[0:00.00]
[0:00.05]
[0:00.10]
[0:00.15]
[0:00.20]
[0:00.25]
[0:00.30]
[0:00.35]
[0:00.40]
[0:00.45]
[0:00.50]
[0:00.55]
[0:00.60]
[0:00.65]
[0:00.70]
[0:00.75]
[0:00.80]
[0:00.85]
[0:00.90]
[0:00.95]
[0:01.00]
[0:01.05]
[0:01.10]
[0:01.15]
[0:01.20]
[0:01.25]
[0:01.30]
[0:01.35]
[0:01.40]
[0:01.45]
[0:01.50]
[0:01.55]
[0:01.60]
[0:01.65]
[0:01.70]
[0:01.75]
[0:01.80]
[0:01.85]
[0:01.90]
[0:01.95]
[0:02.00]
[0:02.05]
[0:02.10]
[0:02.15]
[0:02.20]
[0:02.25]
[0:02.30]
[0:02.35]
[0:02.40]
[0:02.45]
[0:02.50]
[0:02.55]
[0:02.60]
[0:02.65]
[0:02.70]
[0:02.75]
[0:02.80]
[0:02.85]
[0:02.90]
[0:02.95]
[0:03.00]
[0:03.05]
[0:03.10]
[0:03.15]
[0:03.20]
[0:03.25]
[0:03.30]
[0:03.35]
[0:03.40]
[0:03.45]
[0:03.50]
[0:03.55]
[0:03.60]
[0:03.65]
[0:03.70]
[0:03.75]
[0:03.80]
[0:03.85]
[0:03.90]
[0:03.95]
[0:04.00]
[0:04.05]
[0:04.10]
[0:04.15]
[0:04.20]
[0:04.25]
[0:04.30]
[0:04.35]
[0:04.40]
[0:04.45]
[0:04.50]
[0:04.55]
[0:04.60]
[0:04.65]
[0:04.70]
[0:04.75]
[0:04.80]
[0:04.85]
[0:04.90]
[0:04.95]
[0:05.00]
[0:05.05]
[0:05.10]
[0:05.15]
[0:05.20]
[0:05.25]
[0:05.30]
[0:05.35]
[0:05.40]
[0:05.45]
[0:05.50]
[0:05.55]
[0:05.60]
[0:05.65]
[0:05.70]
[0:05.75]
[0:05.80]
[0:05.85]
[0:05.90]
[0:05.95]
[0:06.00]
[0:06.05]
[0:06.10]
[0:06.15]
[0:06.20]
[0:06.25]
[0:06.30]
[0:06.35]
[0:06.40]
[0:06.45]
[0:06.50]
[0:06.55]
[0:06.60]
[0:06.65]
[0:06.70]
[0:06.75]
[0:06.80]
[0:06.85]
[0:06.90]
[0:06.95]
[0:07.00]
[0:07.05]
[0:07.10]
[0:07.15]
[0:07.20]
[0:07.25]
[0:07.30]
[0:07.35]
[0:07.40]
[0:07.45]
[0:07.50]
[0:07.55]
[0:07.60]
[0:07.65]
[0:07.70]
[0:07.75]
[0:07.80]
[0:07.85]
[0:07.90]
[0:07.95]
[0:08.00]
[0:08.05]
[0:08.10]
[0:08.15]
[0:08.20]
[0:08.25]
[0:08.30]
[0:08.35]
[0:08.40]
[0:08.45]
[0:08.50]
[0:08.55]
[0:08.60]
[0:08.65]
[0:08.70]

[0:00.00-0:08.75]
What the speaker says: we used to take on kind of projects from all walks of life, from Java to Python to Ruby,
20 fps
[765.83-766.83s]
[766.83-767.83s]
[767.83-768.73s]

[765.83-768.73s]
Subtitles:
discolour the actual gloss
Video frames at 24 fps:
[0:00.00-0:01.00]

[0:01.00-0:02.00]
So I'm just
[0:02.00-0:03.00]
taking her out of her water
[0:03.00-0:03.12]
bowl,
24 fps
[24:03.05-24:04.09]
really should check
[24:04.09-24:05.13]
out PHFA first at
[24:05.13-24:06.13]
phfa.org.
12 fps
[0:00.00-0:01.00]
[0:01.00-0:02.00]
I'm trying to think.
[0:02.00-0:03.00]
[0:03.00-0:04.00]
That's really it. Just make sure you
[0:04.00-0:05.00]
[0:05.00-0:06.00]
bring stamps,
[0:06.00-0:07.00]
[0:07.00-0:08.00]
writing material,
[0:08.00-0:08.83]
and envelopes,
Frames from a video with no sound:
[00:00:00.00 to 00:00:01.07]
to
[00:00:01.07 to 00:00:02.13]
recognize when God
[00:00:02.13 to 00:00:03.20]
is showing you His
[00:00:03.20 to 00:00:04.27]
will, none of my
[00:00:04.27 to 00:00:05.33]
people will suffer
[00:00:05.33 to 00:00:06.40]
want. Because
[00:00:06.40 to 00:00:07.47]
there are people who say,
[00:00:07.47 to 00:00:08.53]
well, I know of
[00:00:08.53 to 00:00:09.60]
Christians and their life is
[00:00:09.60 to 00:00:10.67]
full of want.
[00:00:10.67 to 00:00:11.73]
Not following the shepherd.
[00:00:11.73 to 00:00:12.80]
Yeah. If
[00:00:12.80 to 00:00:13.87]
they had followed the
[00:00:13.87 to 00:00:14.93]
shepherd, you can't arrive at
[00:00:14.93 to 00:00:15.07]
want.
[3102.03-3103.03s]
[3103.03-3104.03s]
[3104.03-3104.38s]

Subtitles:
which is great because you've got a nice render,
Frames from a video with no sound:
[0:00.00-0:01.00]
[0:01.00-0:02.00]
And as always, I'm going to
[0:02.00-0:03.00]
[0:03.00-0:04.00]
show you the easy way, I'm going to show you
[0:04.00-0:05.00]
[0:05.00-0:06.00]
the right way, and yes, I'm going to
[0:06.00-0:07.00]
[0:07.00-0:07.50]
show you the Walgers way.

● ● ● ● ●

Task goal: Pull out each record as written and restate it exactly.

Result of this exercise:
[0:00.00]
[0:00.05]
[0:00.10]
[0:00.15]
[0:00.20]
[0:00.25]
[0:00.30]
[0:00.35]
[0:00.40]
[0:00.45]
[0:00.50]
[0:00.55]
[0:00.60]
[0:00.65]
[0:00.70]
[0:00.75]
[0:00.80]
[0:00.85]
[0:00.90]
[0:00.95]
[0:01.00]
[0:01.05]
[0:01.10]
[0:01.15]
[0:01.20]
[0:01.25]
[0:01.30]
[0:01.35]
[0:01.40]
[0:01.45]
[0:01.50]
[0:01.55]
[0:01.60]
[0:01.65]
[0:01.70]
[0:01.75]
[0:01.80]
[0:01.85]
[0:01.90]
[0:01.95]
[0:02.00]
[0:02.05]
[0:02.10]
[0:02.15]
[0:02.20]
[0:02.25]
[0:02.30]
[0:02.35]
[0:02.40]
[0:02.45]
[0:02.50]
[0:02.55]
[0:02.60]
[0:02.65]
[0:02.70]
[0:02.75]
[0:02.80]
[0:02.85]
[0:02.90]
[0:02.95]
[0:03.00]
[0:03.05]
[0:03.10]
[0:03.15]
[0:03.20]
[0:03.25]
[0:03.30]
[0:03.35]
[0:03.40]
[0:03.45]
[0:03.50]
[0:03.55]
[0:03.60]
[0:03.65]
[0:03.70]
[0:03.75]
[0:03.80]
[0:03.85]
[0:03.90]
[0:03.95]
[0:04.00]
[0:04.05]
[0:04.10]
[0:04.15]
[0:04.20]
[0:04.25]
[0:04.30]
[0:04.35]
[0:04.40]
[0:04.45]
[0:04.50]
[0:04.55]
[0:04.60]
[0:04.65]
[0:04.70]
[0:04.75]
[0:04.80]
[0:04.85]
[0:04.90]
[0:04.95]
[0:05.00]
[0:05.05]
[0:05.10]
[0:05.15]
[0:05.20]
[0:05.25]
[0:05.30]
[0:05.35]
[0:05.40]
[0:05.45]
[0:05.50]
[0:05.55]
[0:05.60]
[0:05.65]
[0:05.70]
[0:05.75]
[0:05.80]
[0:05.85]
[0:05.90]
[0:05.95]
[0:06.00]
[0:06.05]
[0:06.10]
[0:06.15]
[0:06.20]
[0:06.25]
[0:06.30]
[0:06.35]
[0:06.40]
[0:06.45]
[0:06.50]
[0:06.55]
[0:06.60]
[0:06.65]
[0:06.70]
[0:06.75]
[0:06.80]
[0:06.85]
[0:06.90]
[0:06.95]
[0:07.00]
[0:07.05]
[0:07.10]
[0:07.15]
[0:07.20]
[0:07.25]
[0:07.30]
[0:07.35]
[0:07.40]
[0:07.45]
[0:07.50]
[0:07.55]
[0:07.60]
[0:07.65]
[0:07.70]
[0:07.75]
[0:07.80]
[0:07.85]
[0:07.90]
[0:07.95]
[0:08.00]
[0:08.05]
[0:08.10]
[0:08.15]
[0:08.20]
[0:08.25]
[0:08.30]
[0:08.35]
[0:08.40]
[0:08.45]
[0:08.50]
[0:08.55]
[0:08.60]
[0:08.65]
[0:08.70]

[0:00.00-0:08.75]
What the speaker says: we used to take on kind of projects from all walks of life, from Java to Python to Ruby,
20 fps
[765.83-766.83s]
[766.83-767.83s]
[767.83-768.73s]

[765.83-768.73s]
Subtitles:
discolour the actual gloss
Video frames at 24 fps:
[0:00.00-0:01.00]

[0:01.00-0:02.00]
So I'm just
[0:02.00-0:03.00]
taking her out of her water
[0:03.00-0:03.12]
bowl,
24 fps
[24:03.05-24:04.09]
really should check
[24:04.09-24:05.13]
out PHFA first at
[24:05.13-24:06.13]
phfa.org.
12 fps
[0:00.00-0:01.00]
[0:01.00-0:02.00]
I'm trying to think.
[0:02.00-0:03.00]
[0:03.00-0:04.00]
That's really it. Just make sure you
[0:04.00-0:05.00]
[0:05.00-0:06.00]
bring stamps,
[0:06.00-0:07.00]
[0:07.00-0:08.00]
writing material,
[0:08.00-0:08.83]
and envelopes,
Frames from a video with no sound:
[00:00:00.00 to 00:00:01.07]
to
[00:00:01.07 to 00:00:02.13]
recognize when God
[00:00:02.13 to 00:00:03.20]
is showing you His
[00:00:03.20 to 00:00:04.27]
will, none of my
[00:00:04.27 to 00:00:05.33]
people will suffer
[00:00:05.33 to 00:00:06.40]
want. Because
[00:00:06.40 to 00:00:07.47]
there are people who say,
[00:00:07.47 to 00:00:08.53]
well, I know of
[00:00:08.53 to 00:00:09.60]
Christians and their life is
[00:00:09.60 to 00:00:10.67]
full of want.
[00:00:10.67 to 00:00:11.73]
Not following the shepherd.
[00:00:11.73 to 00:00:12.80]
Yeah. If
[00:00:12.80 to 00:00:13.87]
they had followed the
[00:00:13.87 to 00:00:14.93]
shepherd, you can't arrive at
[00:00:14.93 to 00:00:15.07]
want.
[3102.03-3103.03s]
[3103.03-3104.03s]
[3104.03-3104.38s]

Subtitles:
which is great because you've got a nice render,
Frames from a video with no sound:
[0:00.00-0:01.00]
[0:01.00-0:02.00]
And as always, I'm going to
[0:02.00-0:03.00]
[0:03.00-0:04.00]
show you the easy way, I'm going to show you
[0:04.00-0:05.00]
[0:05.00-0:06.00]
the right way, and yes, I'm going to
[0:06.00-0:07.00]
[0:07.00-0:07.50]
show you the Walgers way.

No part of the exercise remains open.